Humanists celebrate 70th anniversary with new manifesto
by Christopher L. Walton
Seventy years after the first “Humanist Manifesto,” which affirmed a post-theistic philosophy and expressed the convictions of many Unitarians and Universalists in the 1930s, the American Humanist Association has issued a new statement of humanist principles. Entitled “Humanism and Its Aspirations,” the new manifesto proclaims “a progressive philosophy of life that, without supernaturalism, affirms our ability and responsibility to lead ethical lives of personal fulfillment that aspire to the greater good of humanity.”
Released April 21, the new manifesto (on-line at www.americanhumanist.org) strikes a resonant chord for many Unitarian Universalists, using phrases like “interdependence” and “inherent worth and dignity.” two of its writers are longtime UUs and among the initial signers are longtime UUs including the Rev.
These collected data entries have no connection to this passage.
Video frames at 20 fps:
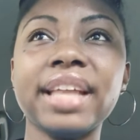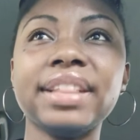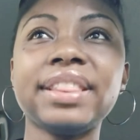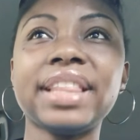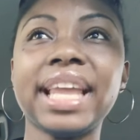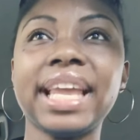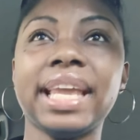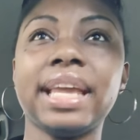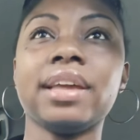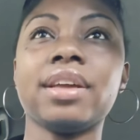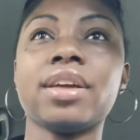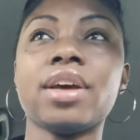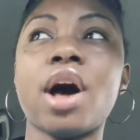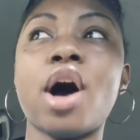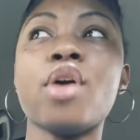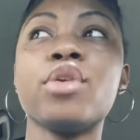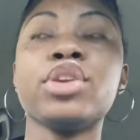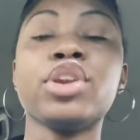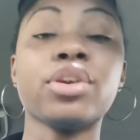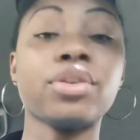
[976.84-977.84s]
think,
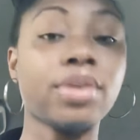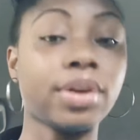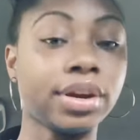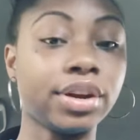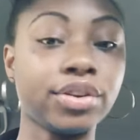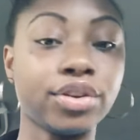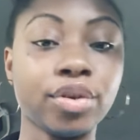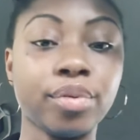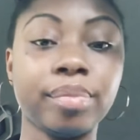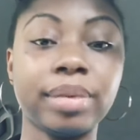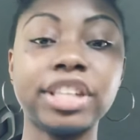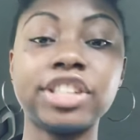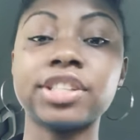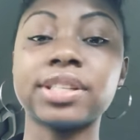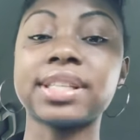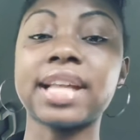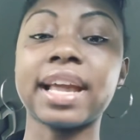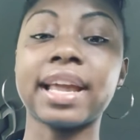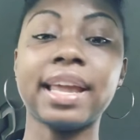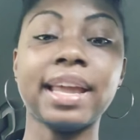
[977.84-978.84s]
you're going to do me
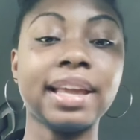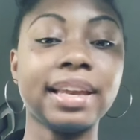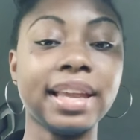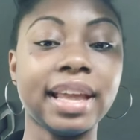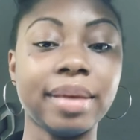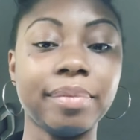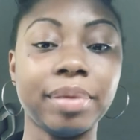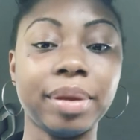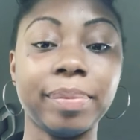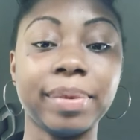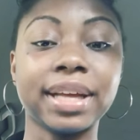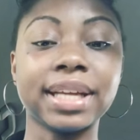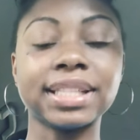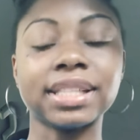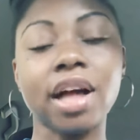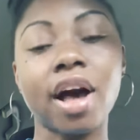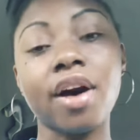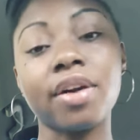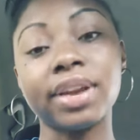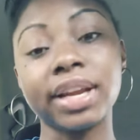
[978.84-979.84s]
just like he did me, because
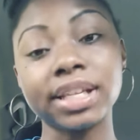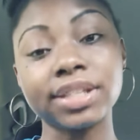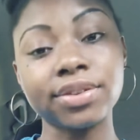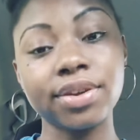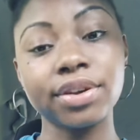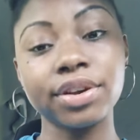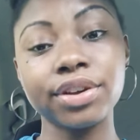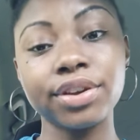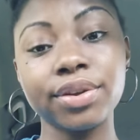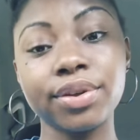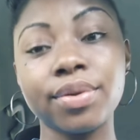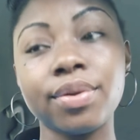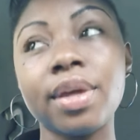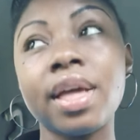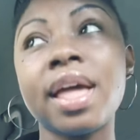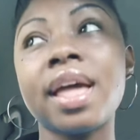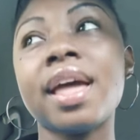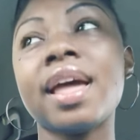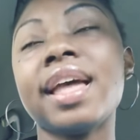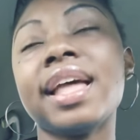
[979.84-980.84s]
all that's going to do
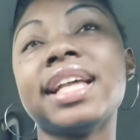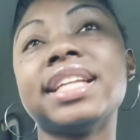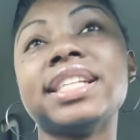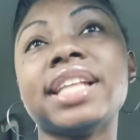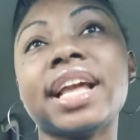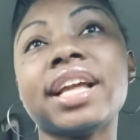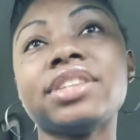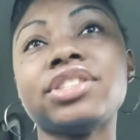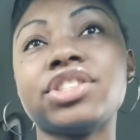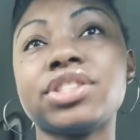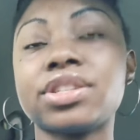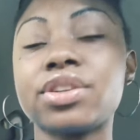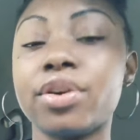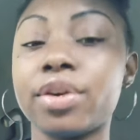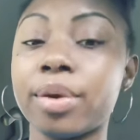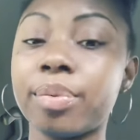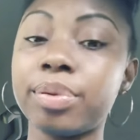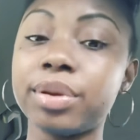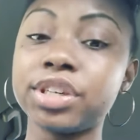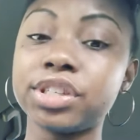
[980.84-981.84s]
is that just
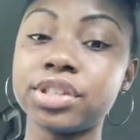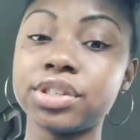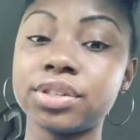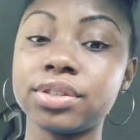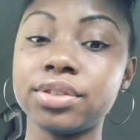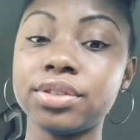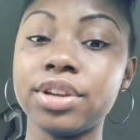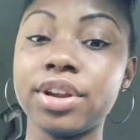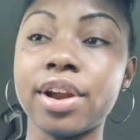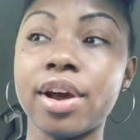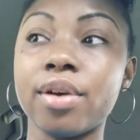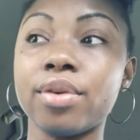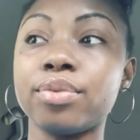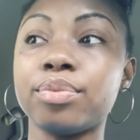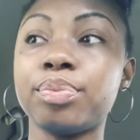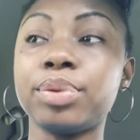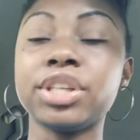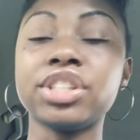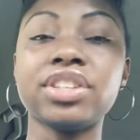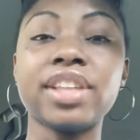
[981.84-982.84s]
going to push
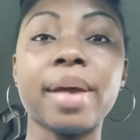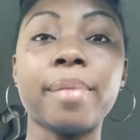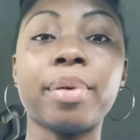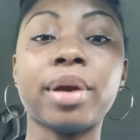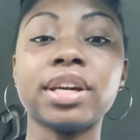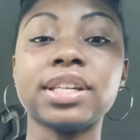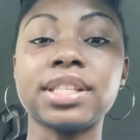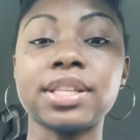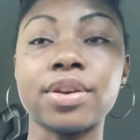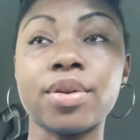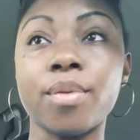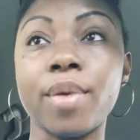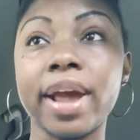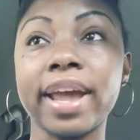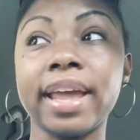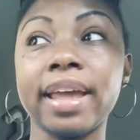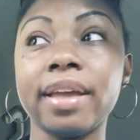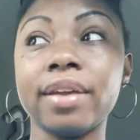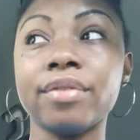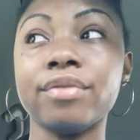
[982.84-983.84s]
that person
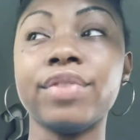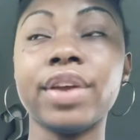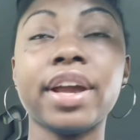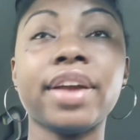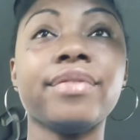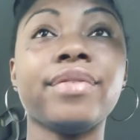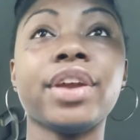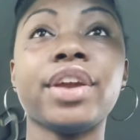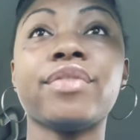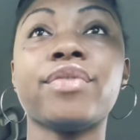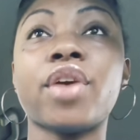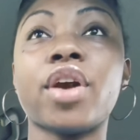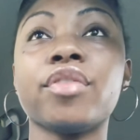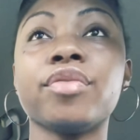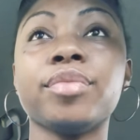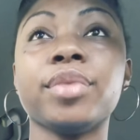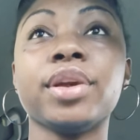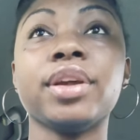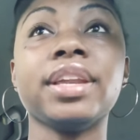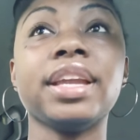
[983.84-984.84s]
away very, very far
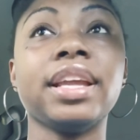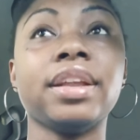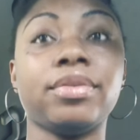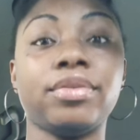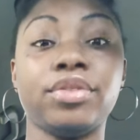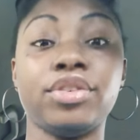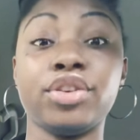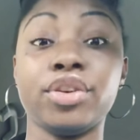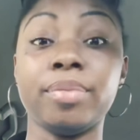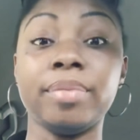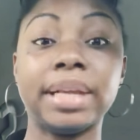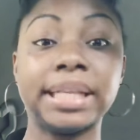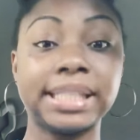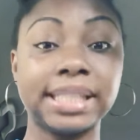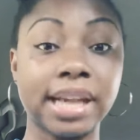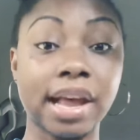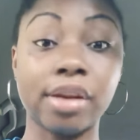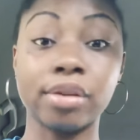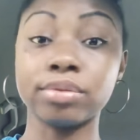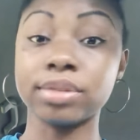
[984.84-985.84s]
from you, and then you're
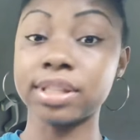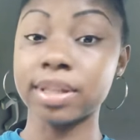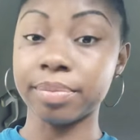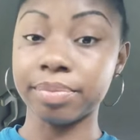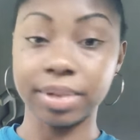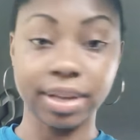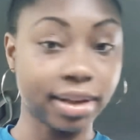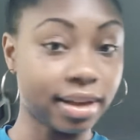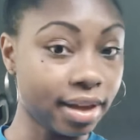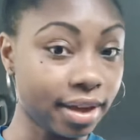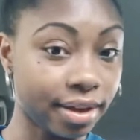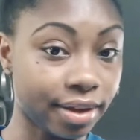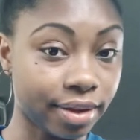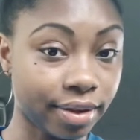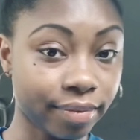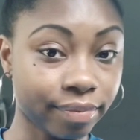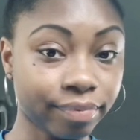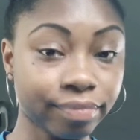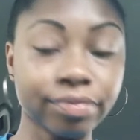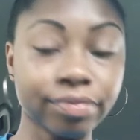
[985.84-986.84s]
missing out on something good.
Kendyl Gibbons, president of the Unitarian Universalist Ministers Association and senior minister of the First Unitarian Society in Minneapolis, a leading humanist congregation since the 1920s. Among Unitarian Universalists, she said, “humanism has suffered from being such a constant background that people forget that it’s there.” Even UUs who identify with Christianity or Buddhism essentially endorse much or all of the humanist position, she continued, and “that’s why it’s important to have a statement like this, so people can see how the statement is foundational for a lot of liberal religion.”
The Humanist Manifesto of 1933 was substantially rooted in Unitarianism.
Fifteen of the original thirty-four signers were Unitarian ministers;
another was a Universalist. A second humanist manifesto, published in
1973, took a more secular turn—and proposed a lengthy political
program. The new statement is much shorter and affirms broad themes.